What to produce – Copy every line of the following data that includes the string "your".

Records for this task –
□ □ □ □ □ □ □
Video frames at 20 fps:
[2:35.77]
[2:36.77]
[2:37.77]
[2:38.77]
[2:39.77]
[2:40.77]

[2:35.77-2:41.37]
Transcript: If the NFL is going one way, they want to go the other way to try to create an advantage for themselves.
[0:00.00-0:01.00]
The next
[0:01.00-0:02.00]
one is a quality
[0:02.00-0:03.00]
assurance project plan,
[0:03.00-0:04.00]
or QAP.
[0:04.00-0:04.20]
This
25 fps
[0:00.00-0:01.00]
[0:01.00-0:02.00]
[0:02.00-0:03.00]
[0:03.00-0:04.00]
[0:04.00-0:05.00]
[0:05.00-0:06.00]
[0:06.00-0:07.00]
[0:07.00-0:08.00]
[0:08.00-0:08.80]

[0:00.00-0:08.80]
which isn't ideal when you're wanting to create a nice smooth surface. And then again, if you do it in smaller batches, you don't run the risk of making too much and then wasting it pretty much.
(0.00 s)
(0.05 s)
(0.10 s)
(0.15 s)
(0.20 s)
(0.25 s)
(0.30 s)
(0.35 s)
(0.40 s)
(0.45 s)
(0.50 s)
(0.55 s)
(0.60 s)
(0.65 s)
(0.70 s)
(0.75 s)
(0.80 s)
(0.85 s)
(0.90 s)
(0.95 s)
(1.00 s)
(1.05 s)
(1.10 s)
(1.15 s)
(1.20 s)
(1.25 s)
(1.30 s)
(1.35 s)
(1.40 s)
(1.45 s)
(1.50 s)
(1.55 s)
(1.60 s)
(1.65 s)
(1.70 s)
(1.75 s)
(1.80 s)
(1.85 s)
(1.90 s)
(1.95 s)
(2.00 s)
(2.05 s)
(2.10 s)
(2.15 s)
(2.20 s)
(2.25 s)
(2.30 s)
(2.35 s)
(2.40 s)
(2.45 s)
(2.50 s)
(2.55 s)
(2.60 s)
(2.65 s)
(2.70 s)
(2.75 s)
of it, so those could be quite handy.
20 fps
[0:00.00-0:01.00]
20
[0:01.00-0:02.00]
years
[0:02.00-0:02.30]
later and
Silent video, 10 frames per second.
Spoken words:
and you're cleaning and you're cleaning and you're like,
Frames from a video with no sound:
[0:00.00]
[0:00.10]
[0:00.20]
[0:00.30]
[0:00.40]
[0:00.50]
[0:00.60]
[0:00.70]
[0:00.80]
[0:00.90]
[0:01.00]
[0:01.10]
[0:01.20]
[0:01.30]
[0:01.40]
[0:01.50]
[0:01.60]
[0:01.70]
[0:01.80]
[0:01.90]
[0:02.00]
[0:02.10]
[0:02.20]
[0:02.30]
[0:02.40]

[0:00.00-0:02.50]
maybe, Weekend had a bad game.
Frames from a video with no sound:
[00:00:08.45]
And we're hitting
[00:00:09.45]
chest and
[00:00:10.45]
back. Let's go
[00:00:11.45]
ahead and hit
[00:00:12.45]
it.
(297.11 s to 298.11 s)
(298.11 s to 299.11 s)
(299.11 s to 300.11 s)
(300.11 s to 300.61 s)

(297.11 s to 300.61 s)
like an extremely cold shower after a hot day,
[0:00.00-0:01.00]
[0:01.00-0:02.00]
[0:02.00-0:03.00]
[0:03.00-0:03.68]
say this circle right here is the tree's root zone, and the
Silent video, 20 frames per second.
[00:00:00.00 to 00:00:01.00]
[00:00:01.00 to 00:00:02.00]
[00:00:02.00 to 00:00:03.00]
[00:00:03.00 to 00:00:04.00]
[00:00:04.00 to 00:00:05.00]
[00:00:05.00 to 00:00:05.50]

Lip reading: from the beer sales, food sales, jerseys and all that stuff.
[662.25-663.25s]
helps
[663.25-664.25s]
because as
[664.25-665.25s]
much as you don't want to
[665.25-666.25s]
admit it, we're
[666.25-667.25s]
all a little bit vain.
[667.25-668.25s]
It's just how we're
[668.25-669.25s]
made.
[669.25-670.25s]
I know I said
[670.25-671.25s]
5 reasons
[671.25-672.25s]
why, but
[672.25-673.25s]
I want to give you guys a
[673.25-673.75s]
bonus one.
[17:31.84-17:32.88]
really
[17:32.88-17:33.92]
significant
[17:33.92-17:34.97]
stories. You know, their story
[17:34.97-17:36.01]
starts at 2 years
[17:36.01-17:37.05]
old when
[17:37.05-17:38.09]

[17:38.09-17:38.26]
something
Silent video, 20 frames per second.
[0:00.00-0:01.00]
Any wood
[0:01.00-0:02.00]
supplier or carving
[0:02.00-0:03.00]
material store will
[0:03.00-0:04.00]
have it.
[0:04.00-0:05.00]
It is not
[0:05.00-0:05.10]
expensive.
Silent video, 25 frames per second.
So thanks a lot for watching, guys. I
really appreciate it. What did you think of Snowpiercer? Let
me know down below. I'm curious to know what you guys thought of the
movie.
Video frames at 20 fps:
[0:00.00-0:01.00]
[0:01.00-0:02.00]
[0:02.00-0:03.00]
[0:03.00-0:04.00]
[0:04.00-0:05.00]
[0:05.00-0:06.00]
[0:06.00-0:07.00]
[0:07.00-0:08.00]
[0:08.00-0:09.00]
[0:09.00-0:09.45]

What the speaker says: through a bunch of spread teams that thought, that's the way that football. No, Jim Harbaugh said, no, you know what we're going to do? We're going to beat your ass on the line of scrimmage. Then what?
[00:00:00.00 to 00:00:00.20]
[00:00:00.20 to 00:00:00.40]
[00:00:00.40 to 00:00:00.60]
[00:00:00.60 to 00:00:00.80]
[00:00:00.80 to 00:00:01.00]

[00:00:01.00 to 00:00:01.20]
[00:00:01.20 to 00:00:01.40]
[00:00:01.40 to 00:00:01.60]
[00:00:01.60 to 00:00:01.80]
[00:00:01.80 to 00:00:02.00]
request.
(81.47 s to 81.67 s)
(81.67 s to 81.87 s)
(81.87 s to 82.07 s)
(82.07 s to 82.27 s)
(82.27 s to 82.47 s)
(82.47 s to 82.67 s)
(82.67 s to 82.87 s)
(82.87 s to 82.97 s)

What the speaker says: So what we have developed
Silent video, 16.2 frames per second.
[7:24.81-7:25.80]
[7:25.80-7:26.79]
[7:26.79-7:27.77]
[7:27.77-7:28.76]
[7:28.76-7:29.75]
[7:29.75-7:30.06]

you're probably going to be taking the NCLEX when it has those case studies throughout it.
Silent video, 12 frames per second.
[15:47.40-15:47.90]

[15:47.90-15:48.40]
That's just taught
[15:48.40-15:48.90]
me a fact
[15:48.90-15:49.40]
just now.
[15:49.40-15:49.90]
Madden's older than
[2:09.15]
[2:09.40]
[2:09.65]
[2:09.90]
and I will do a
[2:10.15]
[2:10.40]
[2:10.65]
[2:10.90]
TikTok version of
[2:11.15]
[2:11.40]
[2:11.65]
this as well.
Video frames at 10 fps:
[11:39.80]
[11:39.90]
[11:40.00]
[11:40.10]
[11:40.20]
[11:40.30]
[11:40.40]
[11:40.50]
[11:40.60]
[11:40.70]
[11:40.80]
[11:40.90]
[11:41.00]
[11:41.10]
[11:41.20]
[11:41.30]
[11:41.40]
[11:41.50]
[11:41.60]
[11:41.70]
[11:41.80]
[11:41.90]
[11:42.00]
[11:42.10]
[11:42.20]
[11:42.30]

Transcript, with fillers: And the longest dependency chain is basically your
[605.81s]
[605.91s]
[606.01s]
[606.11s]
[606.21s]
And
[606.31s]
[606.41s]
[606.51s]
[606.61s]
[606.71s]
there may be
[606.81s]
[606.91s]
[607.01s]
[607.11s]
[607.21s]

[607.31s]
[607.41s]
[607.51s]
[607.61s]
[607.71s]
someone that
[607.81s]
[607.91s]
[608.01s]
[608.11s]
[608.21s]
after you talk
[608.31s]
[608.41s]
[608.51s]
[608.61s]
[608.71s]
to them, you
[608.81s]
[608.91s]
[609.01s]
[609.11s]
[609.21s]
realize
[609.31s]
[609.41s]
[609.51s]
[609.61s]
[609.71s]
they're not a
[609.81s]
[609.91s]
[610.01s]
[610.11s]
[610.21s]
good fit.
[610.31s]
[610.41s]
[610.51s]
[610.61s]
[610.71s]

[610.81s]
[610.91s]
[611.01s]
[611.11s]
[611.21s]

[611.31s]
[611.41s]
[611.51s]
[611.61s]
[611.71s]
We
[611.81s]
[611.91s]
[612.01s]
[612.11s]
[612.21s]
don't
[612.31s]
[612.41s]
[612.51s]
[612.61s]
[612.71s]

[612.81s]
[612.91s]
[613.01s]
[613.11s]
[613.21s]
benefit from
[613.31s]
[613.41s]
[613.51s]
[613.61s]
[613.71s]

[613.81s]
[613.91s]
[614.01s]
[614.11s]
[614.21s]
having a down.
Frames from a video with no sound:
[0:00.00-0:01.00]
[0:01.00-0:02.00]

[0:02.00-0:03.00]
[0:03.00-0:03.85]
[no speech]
□ □ □ □ □ □ □
Answer section –
What the speaker says: through a bunch of spread teams that thought, that's the way that football. No, Jim Harbaugh said, no, you know what we're going to do? We're going to beat your ass on the line of scrimmage. Then what?
Transcript, with fillers: And the longest dependency chain is basically your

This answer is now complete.